Sunday, February 03, 2013

Topr GOP Donors Seek to Block Tea Party Candidates

Steven J. Law, a leader of the Conservative Victory Project, say they are taking steps to steer Mr. King away from a Senate run.
This blog has looked at the take over of the GOP grassroots and local city and county committees by the Christofacsists and ignorance embracing, knuckle dragging elements of the so-called Tea Party.  The result has been a growing crop of lunatic candidates who are nearly unelectable in a general election not dominated by the Kool-Aid drinkers as is the case with GOP primaries.  Sharon Angle, Todd Akin, Christine O'Donnell, and Richard Mourdock, are just some of the more visible of the lunatics that thrill the reality untethered GOP base.  Now, a group of major GOP donors is seeking to intervene and block the nomination of individuals better place in a mental ward than on high profile ballot.  Whether the effort will be successful will remain to be seen, but at least it is an attempt to drag the GOP back from extremism and insanity.  Here are excerpts from the New York Times on the effort:

COUNCIL BLUFFS, Iowa — The biggest donors in the Republican Party are financing a new group to recruit seasoned candidates and protect Senate incumbents from challenges by far-right conservatives and Tea Party enthusiasts who Republican leaders worry could complicate the party’s efforts to win control of the Senate.

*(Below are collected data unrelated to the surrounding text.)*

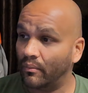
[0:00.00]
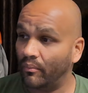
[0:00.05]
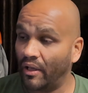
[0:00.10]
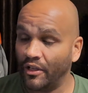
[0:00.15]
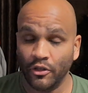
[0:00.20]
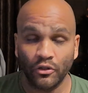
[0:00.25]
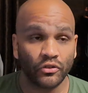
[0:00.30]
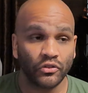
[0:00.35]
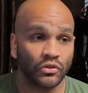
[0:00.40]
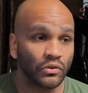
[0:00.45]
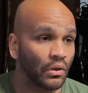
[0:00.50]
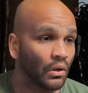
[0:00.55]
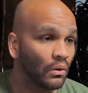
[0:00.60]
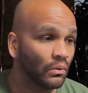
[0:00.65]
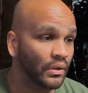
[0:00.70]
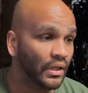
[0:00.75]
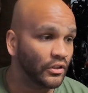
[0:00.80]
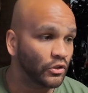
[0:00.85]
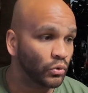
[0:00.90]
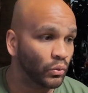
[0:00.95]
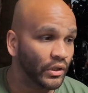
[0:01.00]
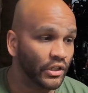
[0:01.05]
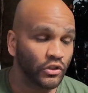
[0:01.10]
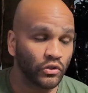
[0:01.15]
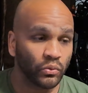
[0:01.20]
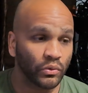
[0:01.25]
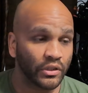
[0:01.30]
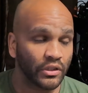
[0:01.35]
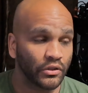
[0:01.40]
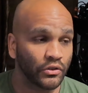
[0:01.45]
I used to own a
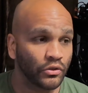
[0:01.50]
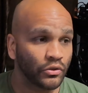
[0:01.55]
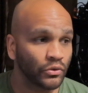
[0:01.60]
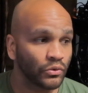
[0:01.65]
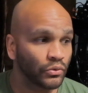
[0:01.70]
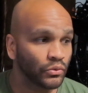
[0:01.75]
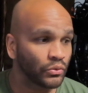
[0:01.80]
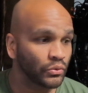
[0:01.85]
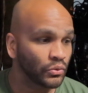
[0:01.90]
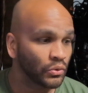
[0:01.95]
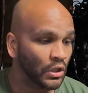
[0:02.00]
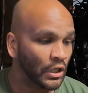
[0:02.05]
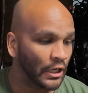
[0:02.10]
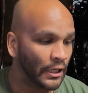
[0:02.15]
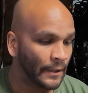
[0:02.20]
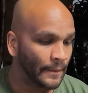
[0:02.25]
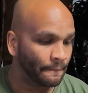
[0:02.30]
2022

The group, the Conservative Victory Project, is intended to counter other organizations that have helped defeat establishment Republican candidates over the last two election cycles. It is the most robust attempt yet by Republicans to impose a new sense of discipline on the party, particularly in primary races. 

“There is a broad concern about having blown a significant number of races because the wrong candidates were selected,” said Steven J. Law, the president of American Crossroads, the “super PAC” creating the new project. “We don’t view ourselves as being in the incumbent protection business, but we want to pick the most conservative candidate who can win.” 

The effort would put a new twist on the Republican-vs.-Republican warfare that has consumed the party’s primary races in recent years. In effect, the establishment is taking steps to fight back against Tea Party groups and other conservative organizations that have wielded significant influence in backing candidates who ultimately lost seats to Democrats in the general election. 

The first test of the group’s effort to influence primary races could come here in Iowa, where some Republicans are already worrying about who will run for the seat being vacated by Senator Tom Harkin, a Democrat. It is the first open Senate seat in Iowa since 1974, and Republicans are fearful of squandering a rare opportunity.

Representative Steve King, a six-term Iowa Republican, could be among the earliest targets of the Conservative Victory Project. He said he had not decided whether he would run for the Senate, but the leaders of the project in Washington are not waiting to try to steer him away from the race. 

Mr. King has compiled a record of incendiary statements during his time in Congress, including comparing illegal immigrants to dogs and likening Capitol Hill maintenance workers to “Stasi troops” after they were ordered to install environmentally friendly light bulbs. But he rejected the suggestion that his voting record or previous remarks would keep him from winning if he decided to run for the Senate.

In Iowa, Cory Adams, the chairman of the Story County Republican Party, said the criticism aimed at Mr. King was unfair and misdirected. He warned of resistance from conservative activists if outside groups tried to interfere in the Senate race.  “If he wants to run for the Senate, he should be allowed to run,” Mr. Adams said of Mr. King, whose Congressional district includes Story County. “The more people get to know him, the more they will like him.”

It should make for great entertainment watching the big money donors try to stamp out the darlings of the most irrational and insane elements of the party base.  These big donors may have an unwinnable battle ahead of them given the way Christofascists and Tea Party elements have metastasized across the GOP base.